The records below must be output exactly, without pictures.
━━━ Given data
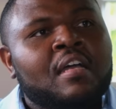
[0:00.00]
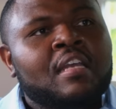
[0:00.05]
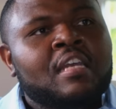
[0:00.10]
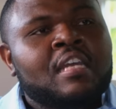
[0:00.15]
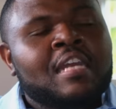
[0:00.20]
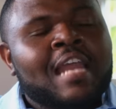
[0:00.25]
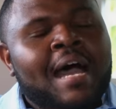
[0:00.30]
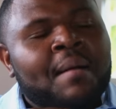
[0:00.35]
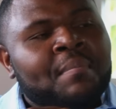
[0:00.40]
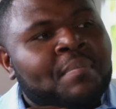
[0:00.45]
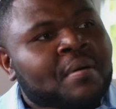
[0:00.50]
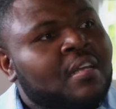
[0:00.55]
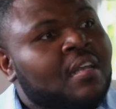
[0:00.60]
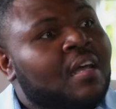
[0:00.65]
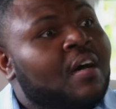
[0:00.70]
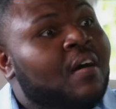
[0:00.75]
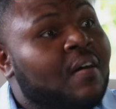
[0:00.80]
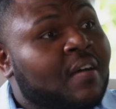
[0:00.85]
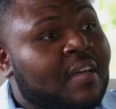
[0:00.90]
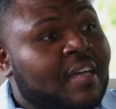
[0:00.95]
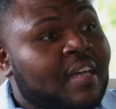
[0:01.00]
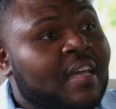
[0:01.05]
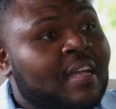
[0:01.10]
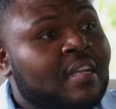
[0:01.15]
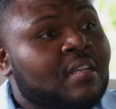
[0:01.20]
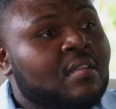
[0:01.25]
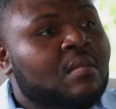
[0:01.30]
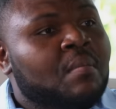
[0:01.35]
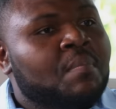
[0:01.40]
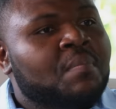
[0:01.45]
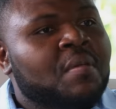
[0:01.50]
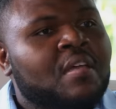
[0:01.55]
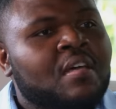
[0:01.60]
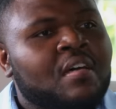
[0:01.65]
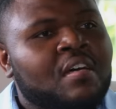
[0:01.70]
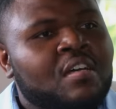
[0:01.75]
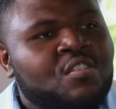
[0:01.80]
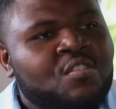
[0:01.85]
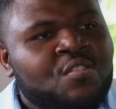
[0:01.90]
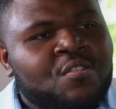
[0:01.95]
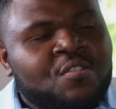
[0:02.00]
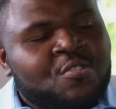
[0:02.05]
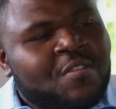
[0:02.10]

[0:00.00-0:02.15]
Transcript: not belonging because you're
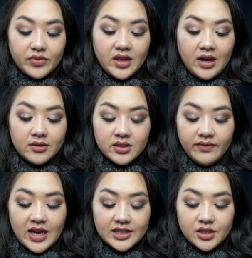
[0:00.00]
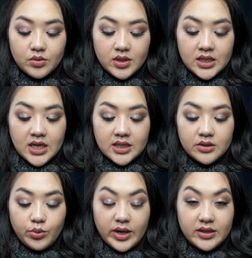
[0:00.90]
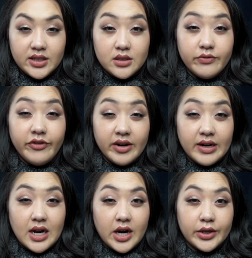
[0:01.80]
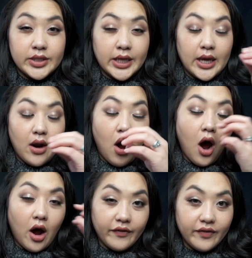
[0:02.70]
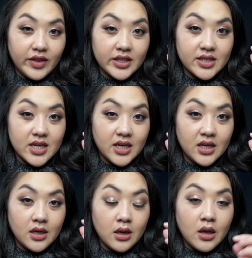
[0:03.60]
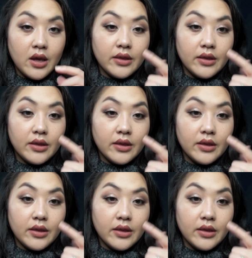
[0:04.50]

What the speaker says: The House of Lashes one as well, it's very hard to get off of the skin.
━━━━━━
Answer to the exercise:
[0:00.00]
[0:00.05]
[0:00.10]
[0:00.15]
[0:00.20]
[0:00.25]
[0:00.30]
[0:00.35]
[0:00.40]
[0:00.45]
[0:00.50]
[0:00.55]
[0:00.60]
[0:00.65]
[0:00.70]
[0:00.75]
[0:00.80]
[0:00.85]
[0:00.90]
[0:00.95]
[0:01.00]
[0:01.05]
[0:01.10]
[0:01.15]
[0:01.20]
[0:01.25]
[0:01.30]
[0:01.35]
[0:01.40]
[0:01.45]
[0:01.50]
[0:01.55]
[0:01.60]
[0:01.65]
[0:01.70]
[0:01.75]
[0:01.80]
[0:01.85]
[0:01.90]
[0:01.95]
[0:02.00]
[0:02.05]
[0:02.10]

[0:00.00-0:02.15]
Transcript: not belonging because you're
[0:00.00]
[0:00.90]
[0:01.80]
[0:02.70]
[0:03.60]
[0:04.50]

What the speaker says: The House of Lashes one as well, it's very hard to get off of the skin.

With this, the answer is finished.